» What you will do
Set down each record that follows exactly. Drop the images.

» Exercise input

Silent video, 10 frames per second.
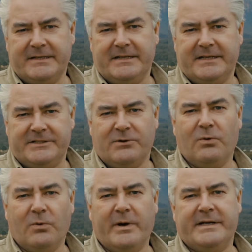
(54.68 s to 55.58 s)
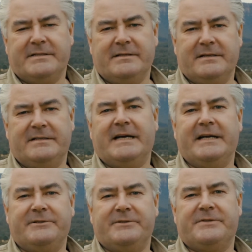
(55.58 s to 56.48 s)
is always a
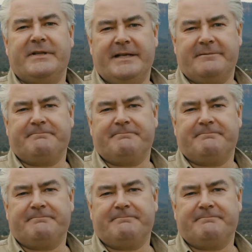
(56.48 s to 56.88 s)
dangerous thing.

» Reply to the task
Silent video, 10 frames per second.
(54.68 s to 55.58 s)
(55.58 s to 56.48 s)
is always a
(56.48 s to 56.88 s)
dangerous thing.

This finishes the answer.